If you think that the prescription drugs you take are a personal, private matter between you and your doctor and maybe your insurance company, and you live in Florida, you might want to move because Jeb Bush has a different idea:

A proposal Gov. Jeb Bush is championing to create a massive electronic tracking system of who is prescribing and who is using prescription drugs is in trouble in the Florida Legislature. With three weeks left in the 2004 lawmaking session, Bush is doing high-pressure lobbying to persuade leaders of his own party about the merits of the database.

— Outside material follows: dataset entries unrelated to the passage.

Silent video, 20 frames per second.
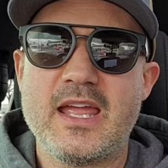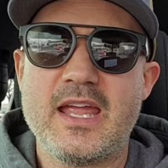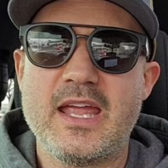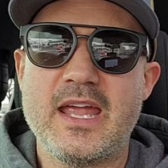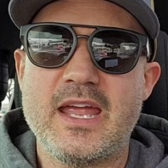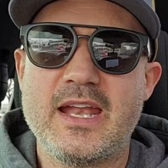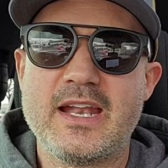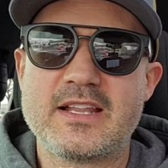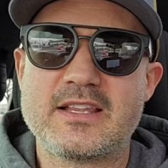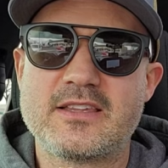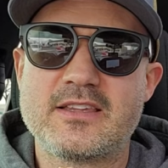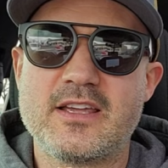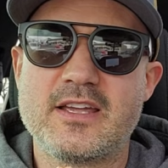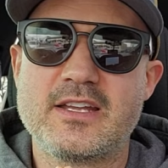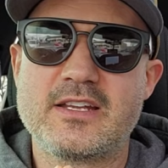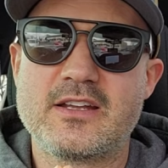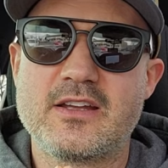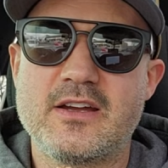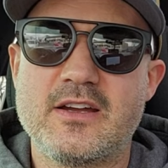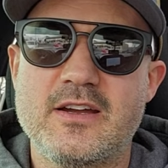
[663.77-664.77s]
and it's
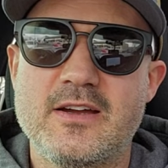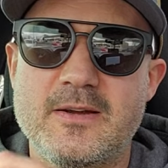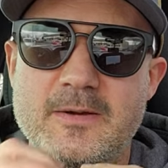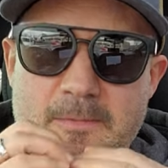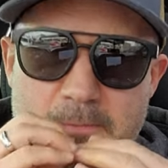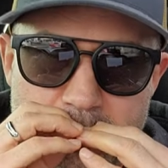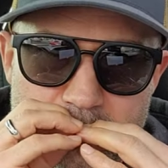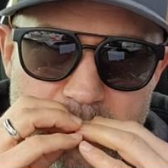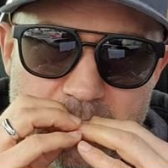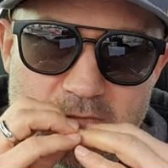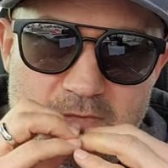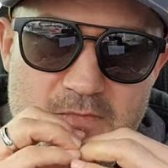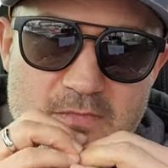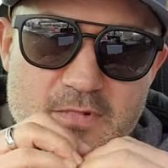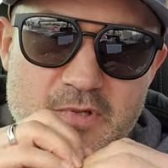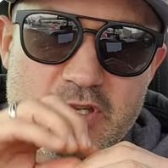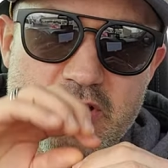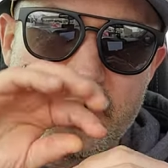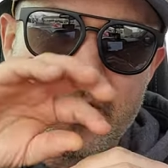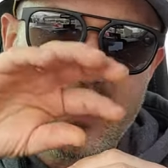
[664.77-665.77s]
like uh,
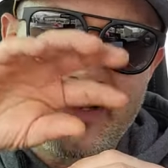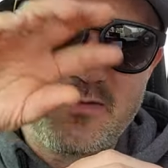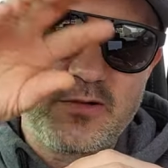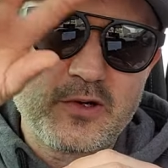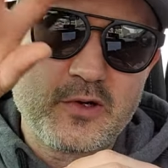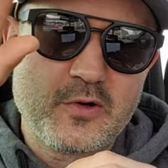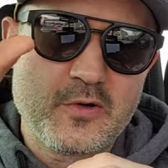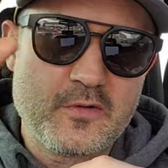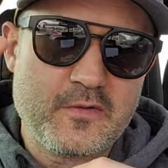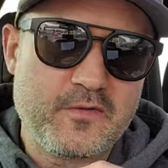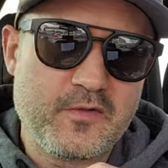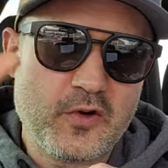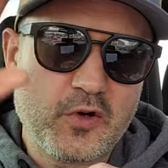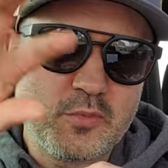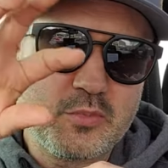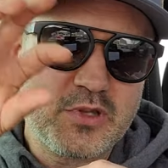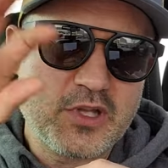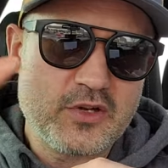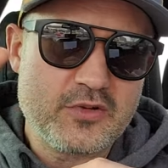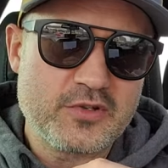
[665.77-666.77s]
you never go
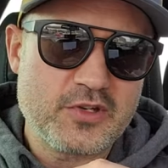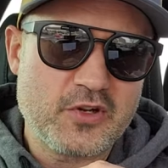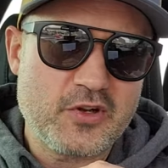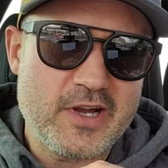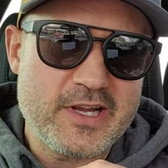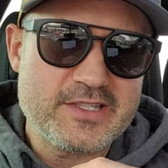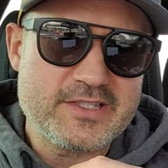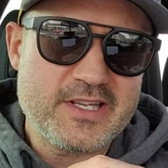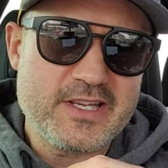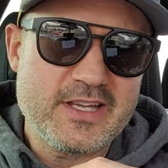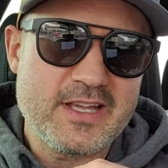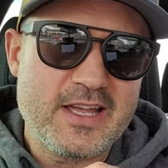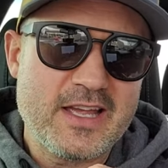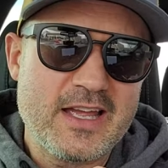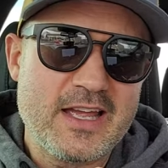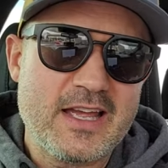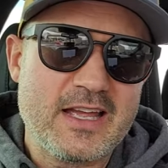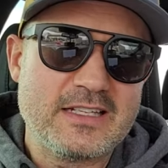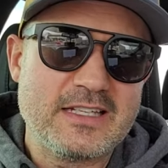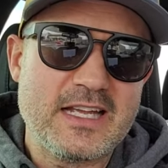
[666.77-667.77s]
full blown crazy,
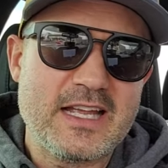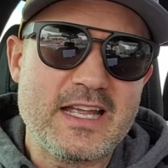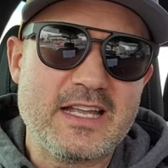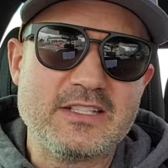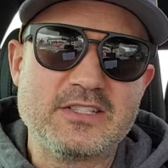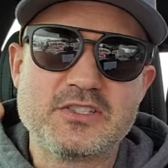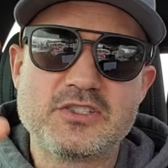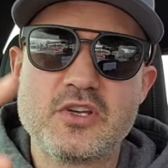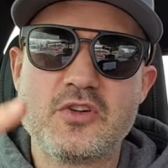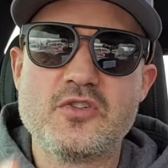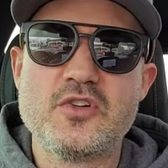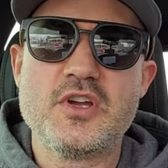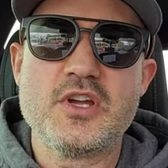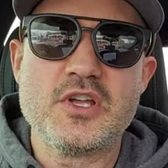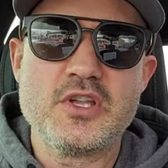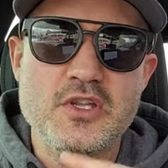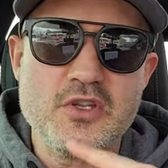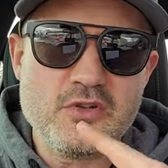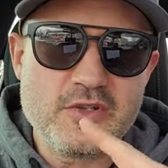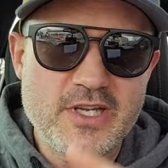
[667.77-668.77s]
and so
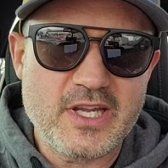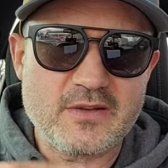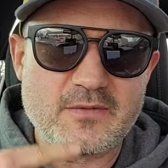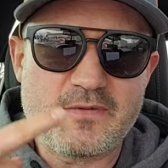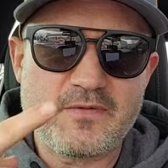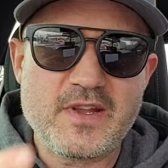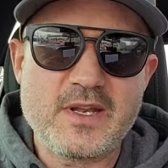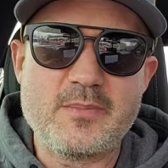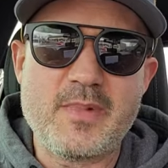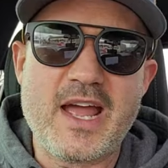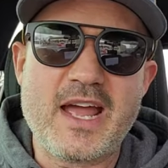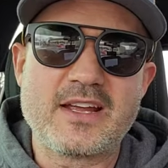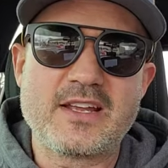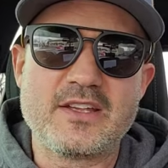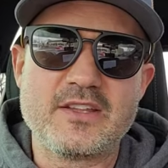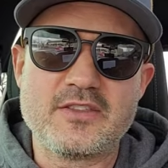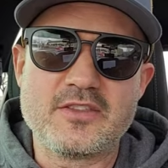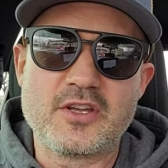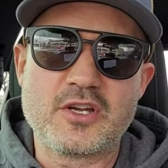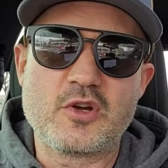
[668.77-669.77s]
you get
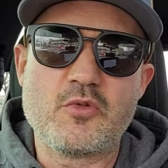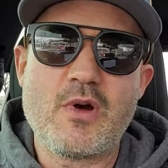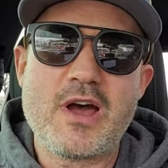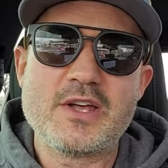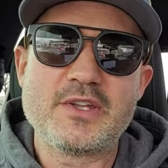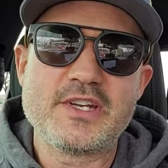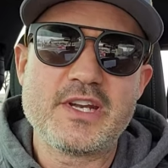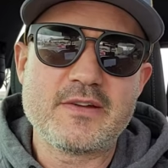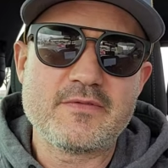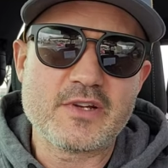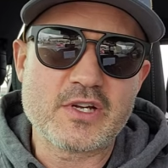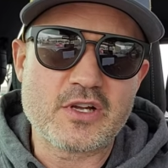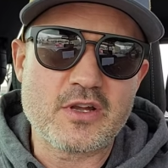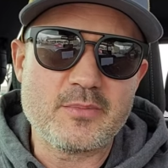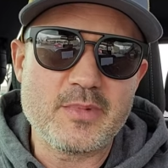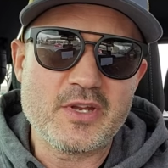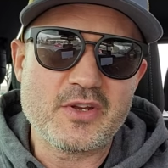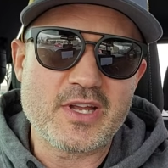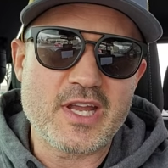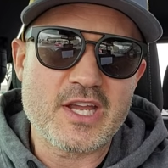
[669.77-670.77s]
feedback. The quality of your
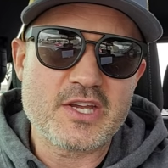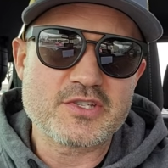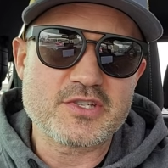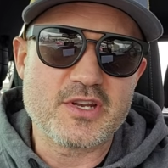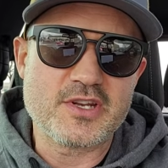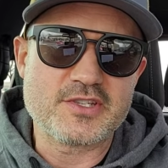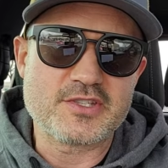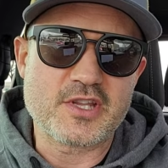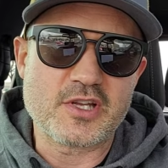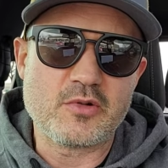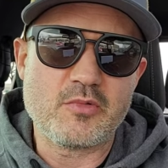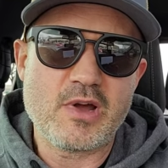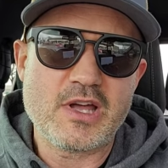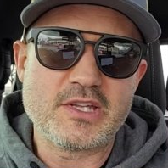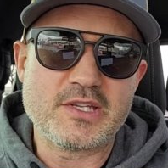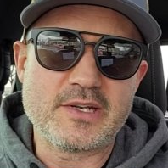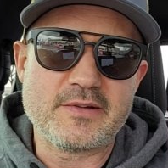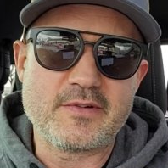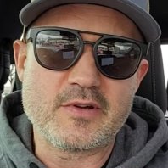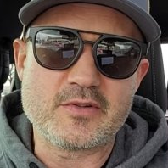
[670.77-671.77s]
communication is the
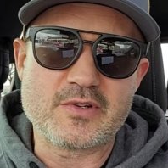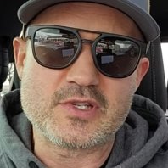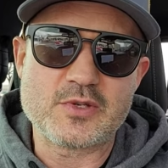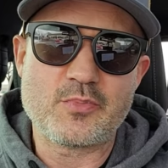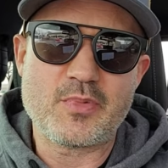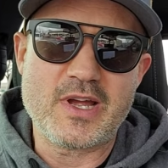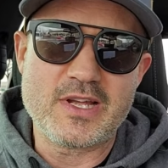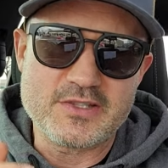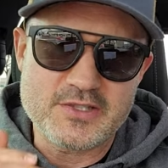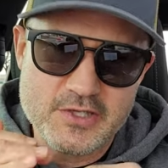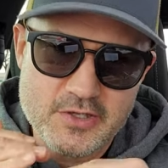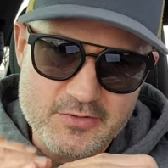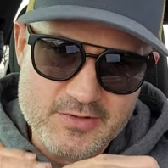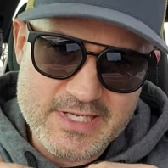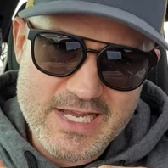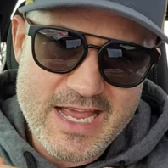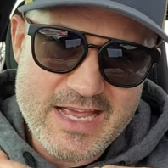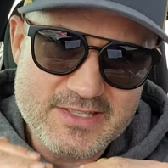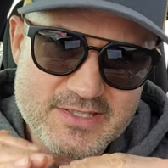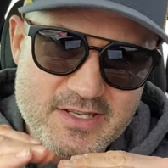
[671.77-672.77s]
quality of your response. You
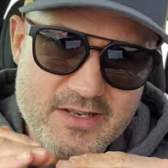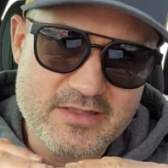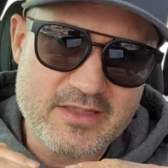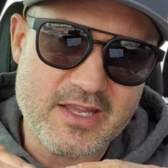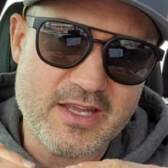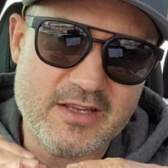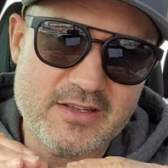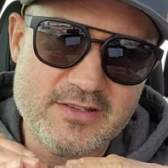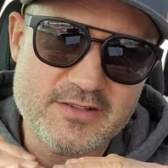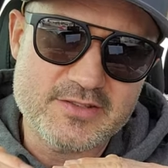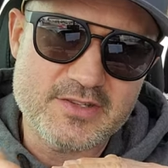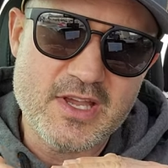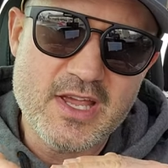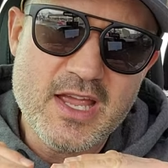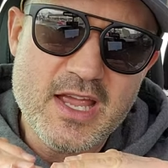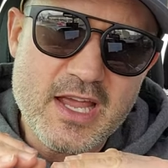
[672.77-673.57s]
test things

It could allow doctors, designated medical assistants and pharmacists to look up online the pharmacy records of patients over the age of 17 to ensure they haven't been shopping for multiple prescriptions.

Every pharmacy record for certain classes of potentially addictive drugs, such as anxiety-fighting Xanax, mood-changing Valium and painkilling OxyContin, would be monitored.

Happily, some lawmakers are balking at the project because of its cost: $2.8 million a year. But, then the news gets worse. Oxycontin has offered to pony up $2 million for the cost. What does it get in exchange?

The agreement allows the drug maker to claim credit for funding the creation of a new computerized system that will be made available to every other state in the nation -- without charge.

Among those opposed to the bill is Joe Negron (R-Stuart):

"This is not an area where the government needs to be involved," said Negron. "My constituents aren't asking for more government, more regulation, less freedom and less privacy. This [database] does all that." Negron says "Orwellian dimensions" to the proposal have prompted other lawmakers to tell him about concerns over "the erosion of civil liberties that this bill represents."